▶ **Task brief**
Once the pictures are set aside, transcribe the remaining data exactly.

▶ **Given records**
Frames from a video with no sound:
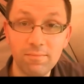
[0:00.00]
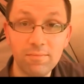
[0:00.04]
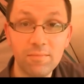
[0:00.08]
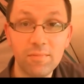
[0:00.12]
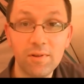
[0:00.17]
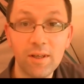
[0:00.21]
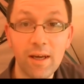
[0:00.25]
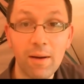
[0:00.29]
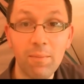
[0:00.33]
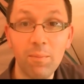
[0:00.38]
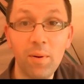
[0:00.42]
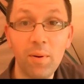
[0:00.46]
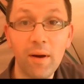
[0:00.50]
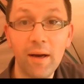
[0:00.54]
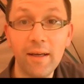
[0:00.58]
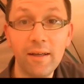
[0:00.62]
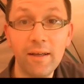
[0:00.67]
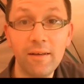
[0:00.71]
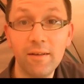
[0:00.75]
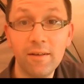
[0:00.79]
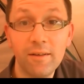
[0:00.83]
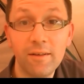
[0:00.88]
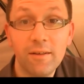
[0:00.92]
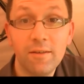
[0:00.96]

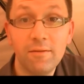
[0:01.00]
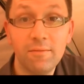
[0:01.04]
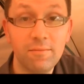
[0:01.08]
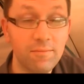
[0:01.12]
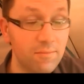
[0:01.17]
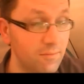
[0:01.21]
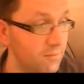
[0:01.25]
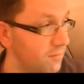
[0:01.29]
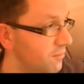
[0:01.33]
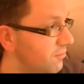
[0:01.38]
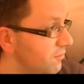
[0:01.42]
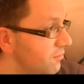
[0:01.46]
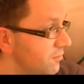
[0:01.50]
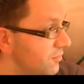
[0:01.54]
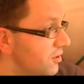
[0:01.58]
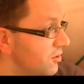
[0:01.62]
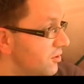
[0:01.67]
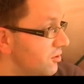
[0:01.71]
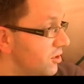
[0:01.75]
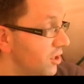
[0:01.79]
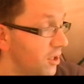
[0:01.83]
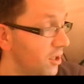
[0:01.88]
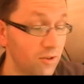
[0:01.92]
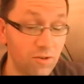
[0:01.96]
campaign
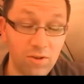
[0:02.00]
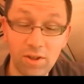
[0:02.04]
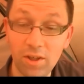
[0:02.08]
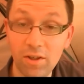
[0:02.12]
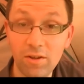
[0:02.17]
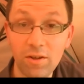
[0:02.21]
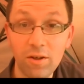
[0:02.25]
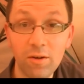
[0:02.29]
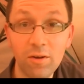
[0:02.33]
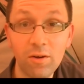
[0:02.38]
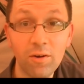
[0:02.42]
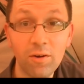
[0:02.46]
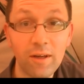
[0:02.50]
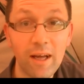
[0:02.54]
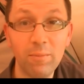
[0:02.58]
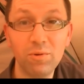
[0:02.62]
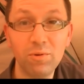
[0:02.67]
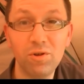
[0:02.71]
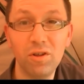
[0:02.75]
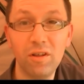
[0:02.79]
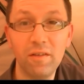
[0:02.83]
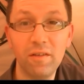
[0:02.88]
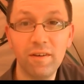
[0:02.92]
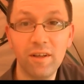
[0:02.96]
to continue. Like,
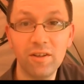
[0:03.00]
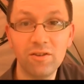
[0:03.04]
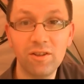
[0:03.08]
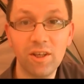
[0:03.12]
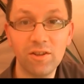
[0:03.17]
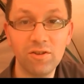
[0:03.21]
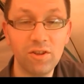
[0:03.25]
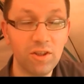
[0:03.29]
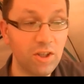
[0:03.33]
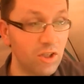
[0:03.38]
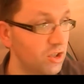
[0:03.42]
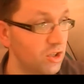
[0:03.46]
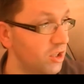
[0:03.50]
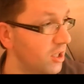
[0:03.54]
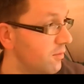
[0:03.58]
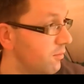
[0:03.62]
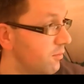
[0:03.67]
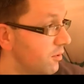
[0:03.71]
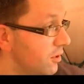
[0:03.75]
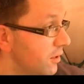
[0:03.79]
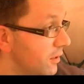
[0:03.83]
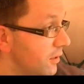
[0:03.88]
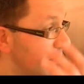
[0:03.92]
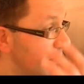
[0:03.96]
absolutely fantastic achievement.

▶ **Response for this exercise**
Frames from a video with no sound:
[0:00.00]
[0:00.04]
[0:00.08]
[0:00.12]
[0:00.17]
[0:00.21]
[0:00.25]
[0:00.29]
[0:00.33]
[0:00.38]
[0:00.42]
[0:00.46]
[0:00.50]
[0:00.54]
[0:00.58]
[0:00.62]
[0:00.67]
[0:00.71]
[0:00.75]
[0:00.79]
[0:00.83]
[0:00.88]
[0:00.92]
[0:00.96]

[0:01.00]
[0:01.04]
[0:01.08]
[0:01.12]
[0:01.17]
[0:01.21]
[0:01.25]
[0:01.29]
[0:01.33]
[0:01.38]
[0:01.42]
[0:01.46]
[0:01.50]
[0:01.54]
[0:01.58]
[0:01.62]
[0:01.67]
[0:01.71]
[0:01.75]
[0:01.79]
[0:01.83]
[0:01.88]
[0:01.92]
[0:01.96]
campaign
[0:02.00]
[0:02.04]
[0:02.08]
[0:02.12]
[0:02.17]
[0:02.21]
[0:02.25]
[0:02.29]
[0:02.33]
[0:02.38]
[0:02.42]
[0:02.46]
[0:02.50]
[0:02.54]
[0:02.58]
[0:02.62]
[0:02.67]
[0:02.71]
[0:02.75]
[0:02.79]
[0:02.83]
[0:02.88]
[0:02.92]
[0:02.96]
to continue. Like,
[0:03.00]
[0:03.04]
[0:03.08]
[0:03.12]
[0:03.17]
[0:03.21]
[0:03.25]
[0:03.29]
[0:03.33]
[0:03.38]
[0:03.42]
[0:03.46]
[0:03.50]
[0:03.54]
[0:03.58]
[0:03.62]
[0:03.67]
[0:03.71]
[0:03.75]
[0:03.79]
[0:03.83]
[0:03.88]
[0:03.92]
[0:03.96]
absolutely fantastic achievement.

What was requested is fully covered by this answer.